Check ''*Other material/Lecture-5/datacards.pdf*"

## Model Cards [[Mitchell et al., 2019](https://dl.acm.org/doi/10.1145/3287560.3287596)]

Similarly to datasheets for datasets, there exist **datasheets for models**.

Offer a **middle ground** for peer-reviewing processes: code checking is a time-consuming process.

**Objective**: To clarify the intended use cases of machine learning models and minimize their usage in contexts for which they are not well suited.

Focus on trained model performance characteristics: 

- Type of model
- Intended use cases
- Attributes for which performance may vary
- Measures of model performance (their motivation)
- Ethical considerations
- Target users

Useful to understand the **systematic impacts** of models before their deployment.
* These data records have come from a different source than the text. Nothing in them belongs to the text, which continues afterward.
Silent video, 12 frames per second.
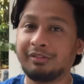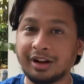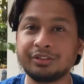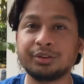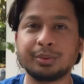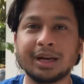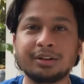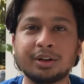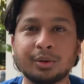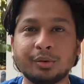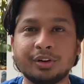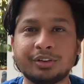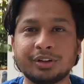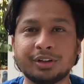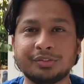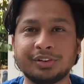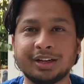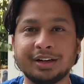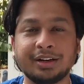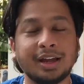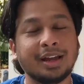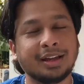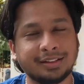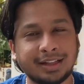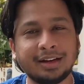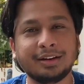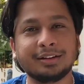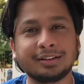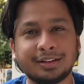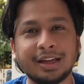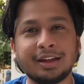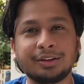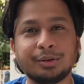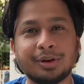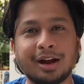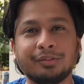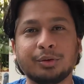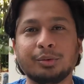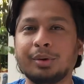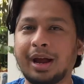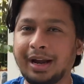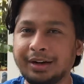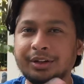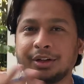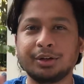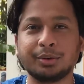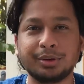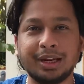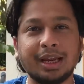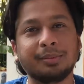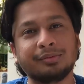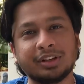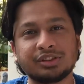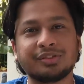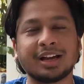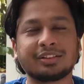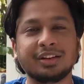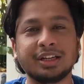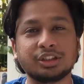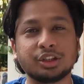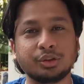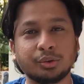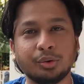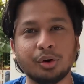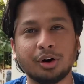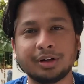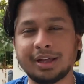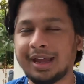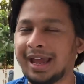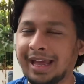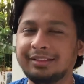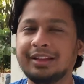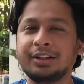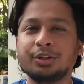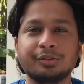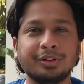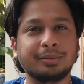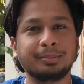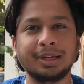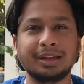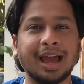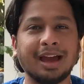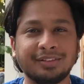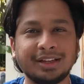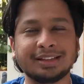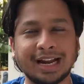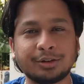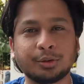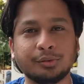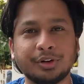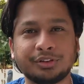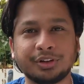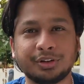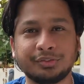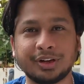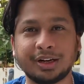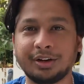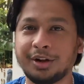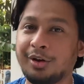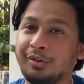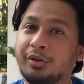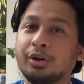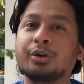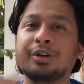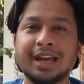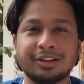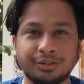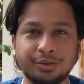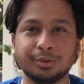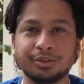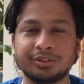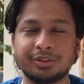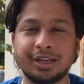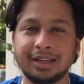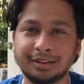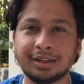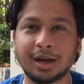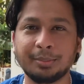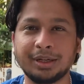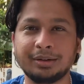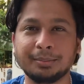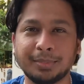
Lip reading: Once you get the COVID certificate, then there you have to enter your name, which vaccination you got, and then you will be having that COVID certificate for your next dose in the coming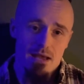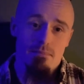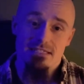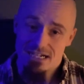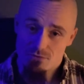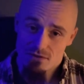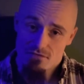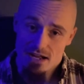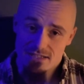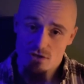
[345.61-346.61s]
But saturated
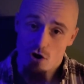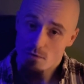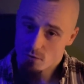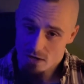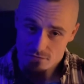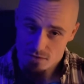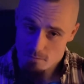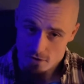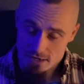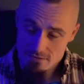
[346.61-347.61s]
fats are required for the
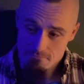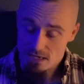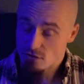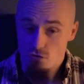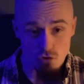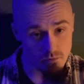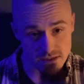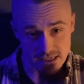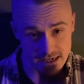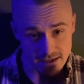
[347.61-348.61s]
body, make no
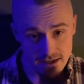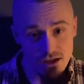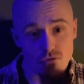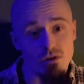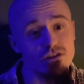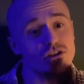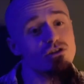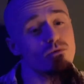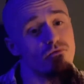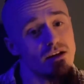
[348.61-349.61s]
mistake. Research
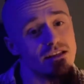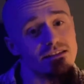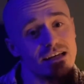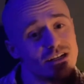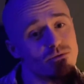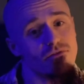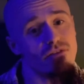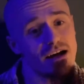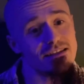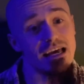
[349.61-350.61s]
has revealed that saturated
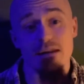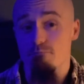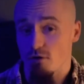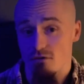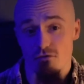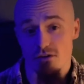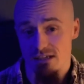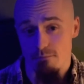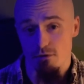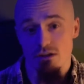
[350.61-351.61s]
fats in butter, for
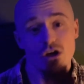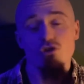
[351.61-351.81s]
example,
Model cards are short documents accompanying trained machine learning models that provide benchmarked evaluation in a variety of conditions, such as across 

- different cultural, demographic, or phenotypic groups (e.g., race, geographic location, sex, etc..) 
- intersectional groups (e.g., age and race, or sex and) 

that are relevant to the intended application domains.

Model cards aim to standardize ethical practice and reporting.

$\rightarrow$ allowing stakeholders to compare candidate models for deployment across traditional evaluation metrics, ethical, inclusive, and fair considerations.

### Use cases

Model reporting will hold different meaning to those involved in different aspects of model development, deployment, and use.

#### ML and AI practitioners 
They can better understand how well the model might work for the intended use cases and track its performance over time.

#### Model developers

They can compare the model’s results to other models in the same space, and make decisions about training their own system.

#### Software developers

Software developers working on products that use the model’s predictions can inform their design and implementation decisions.

#### Policymakers

They can understand how a machine learning system may fail or succeed in ways that impact people.

#### Organizations

They can inform decisions about adopting technology that incorporates machine learning.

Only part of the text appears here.